Vancouver

I am in Vancouver this week. The plane from Boston to Montreal smelled of forests burning. Vancouver is an amazingly beautiful city. There is extremely good food. My first night I ate at a highly rated French resturant. The appetizer – a lite broth of wild mushrooms and fava beans – is wonderful.

The resturant was in a very elegant hotel. They put me back in a corner of the room. The young man who seated me offered me a paper. Forty minutes later he reappeared. He’d forgotten there was a newspaper strike. So he’d gone out to get a paper, he apologized for the delay.

Two young Hispanic men sat along the back wall near me. They were having a quiet conversation in Spanish. It’s tone seemed a little sober.

After the soup a tall muscular very young black man dressed in ill fitting jeans, basket ball shoes, gold chains, and a huge basket ball jersey was shown to a seat along the same back wall two tables from the other two. All three immediately launched into a more animated conversation still in Spanish.

Ten minutes later a handsome Japanese looking man in his late 20s is shown to a table on the other side of the Hispanic men. He is dressed in a very nice suit. He has a camera, with a large lens, hanging from his neck. He nods at the two gentlemen. Everything is quiet for a while.

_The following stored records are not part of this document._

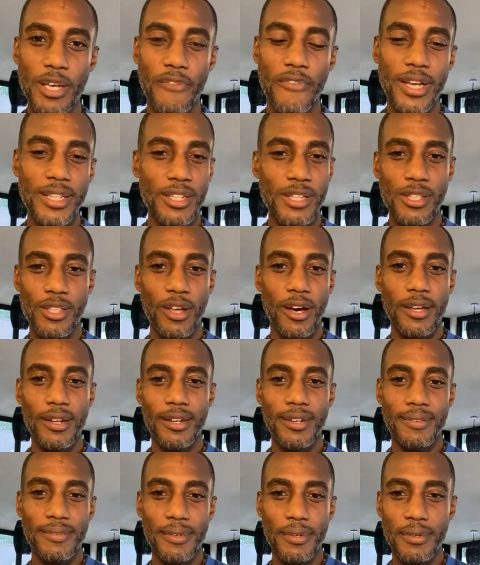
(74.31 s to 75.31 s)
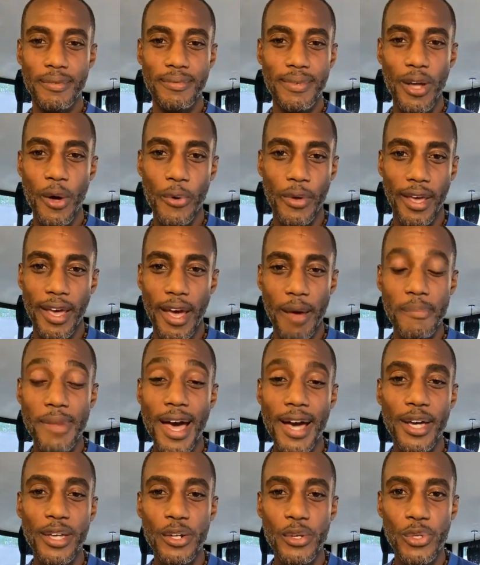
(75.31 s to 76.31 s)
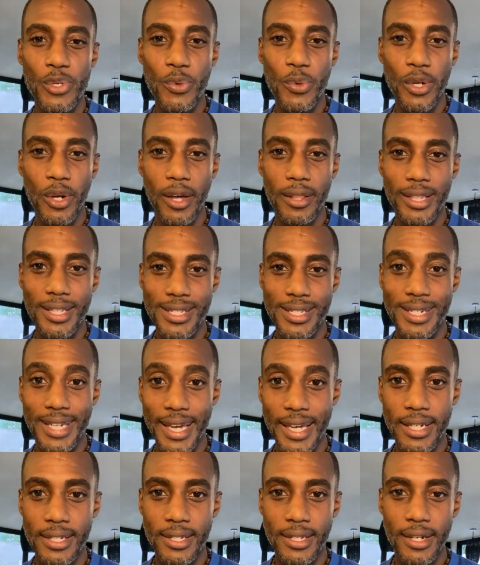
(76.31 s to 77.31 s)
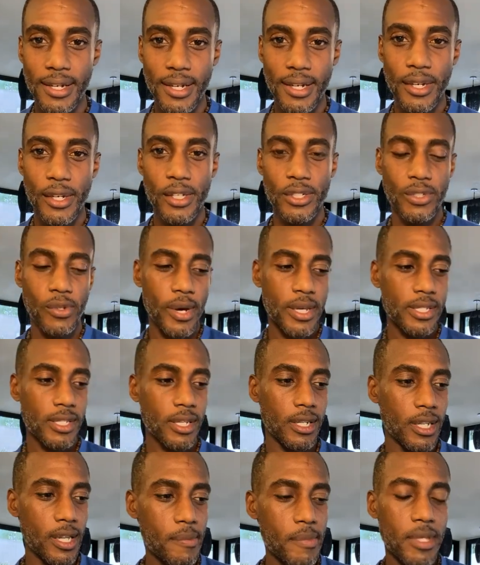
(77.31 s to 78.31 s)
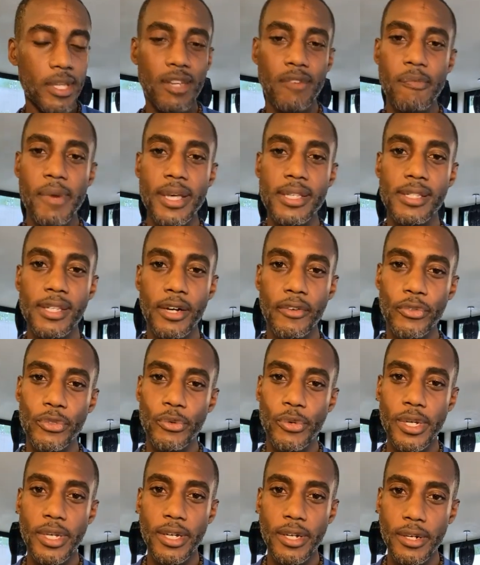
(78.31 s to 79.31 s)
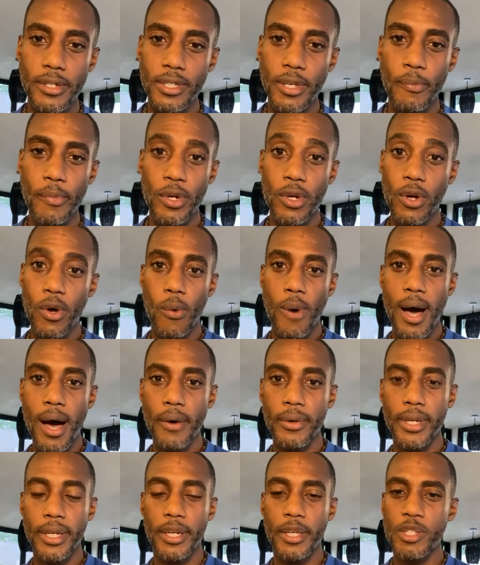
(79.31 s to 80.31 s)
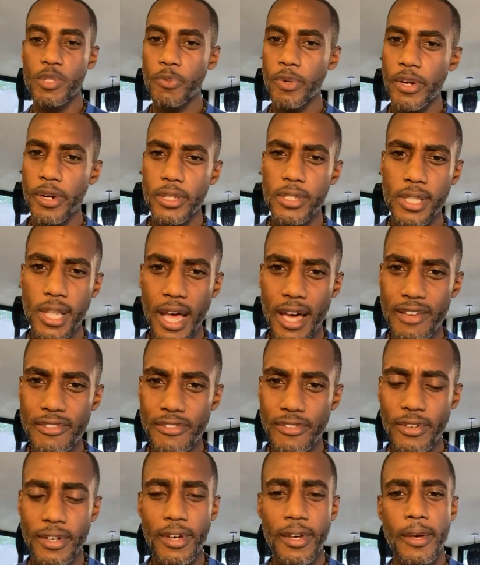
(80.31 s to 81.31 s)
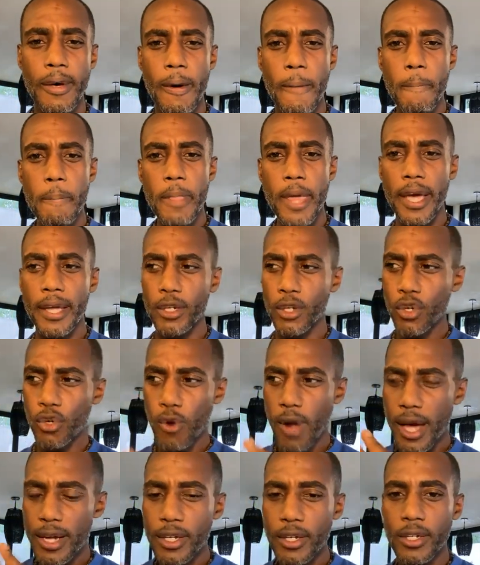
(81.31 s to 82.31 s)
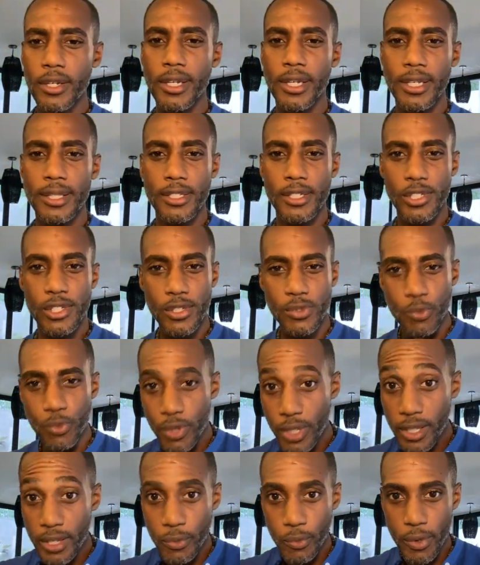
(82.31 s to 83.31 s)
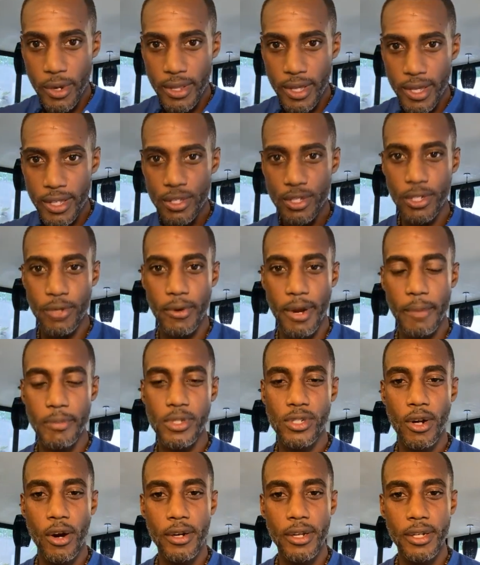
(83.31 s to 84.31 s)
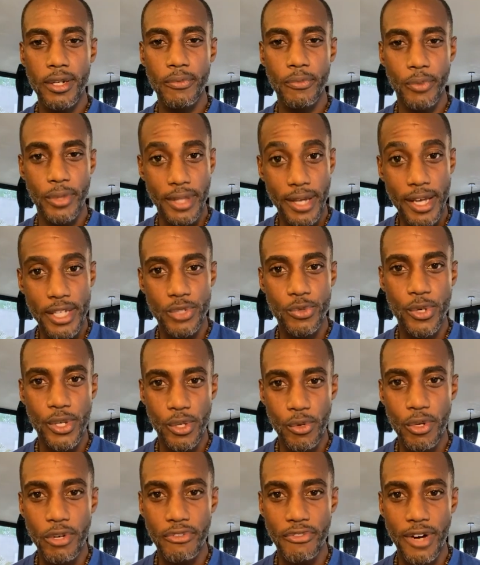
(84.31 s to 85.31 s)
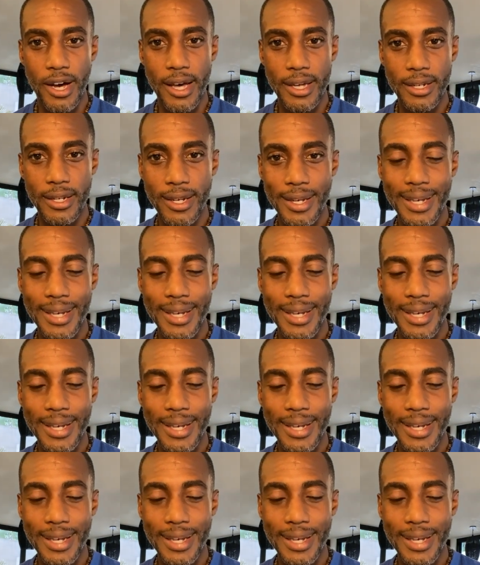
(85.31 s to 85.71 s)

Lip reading: I just thought, okay, I'm not going to do it on this date. So I said, let me give myself 3 years. I'm going to go out and experience life and chronicle it. This is really where the Instagram started with Ezra Unified.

Then the conversation continues with all four now chatting. The conversation is slow, quiet. After a period they switch to English. I assume the Japanese gentlemen’s Spanish is poor.

The elder of the two Hispanic gentlemen enquires of the Japanese man “what do you do?” “I am a butler” he replies. This confounds the other three. He explains that he works on “that floor” in the hotel where every guest gets his own butler.

They are all guest workers, all from different countries Central America, the Philippines, etc. They discuss what they are paid. Less than the American minimum wage. They disucss various jobs they have had. Cruise ships off the coast of South America; 50$ a week plus tips – very hard for women. Europe, the Middle East.

The elder Hispanic man is going home, vacation. Others are jelous. They discuss of where to buy gifts, and how short 2 weeks is. How hard it is to be away from one’s family.

I eat a peice of salmon. It rests on small pastries filled with a very spicy curry of some kind, the plate is decorated with excellent relishes and mustards. The wine, from Chile, is nice. The meal is $40 dollars. I am on expense account.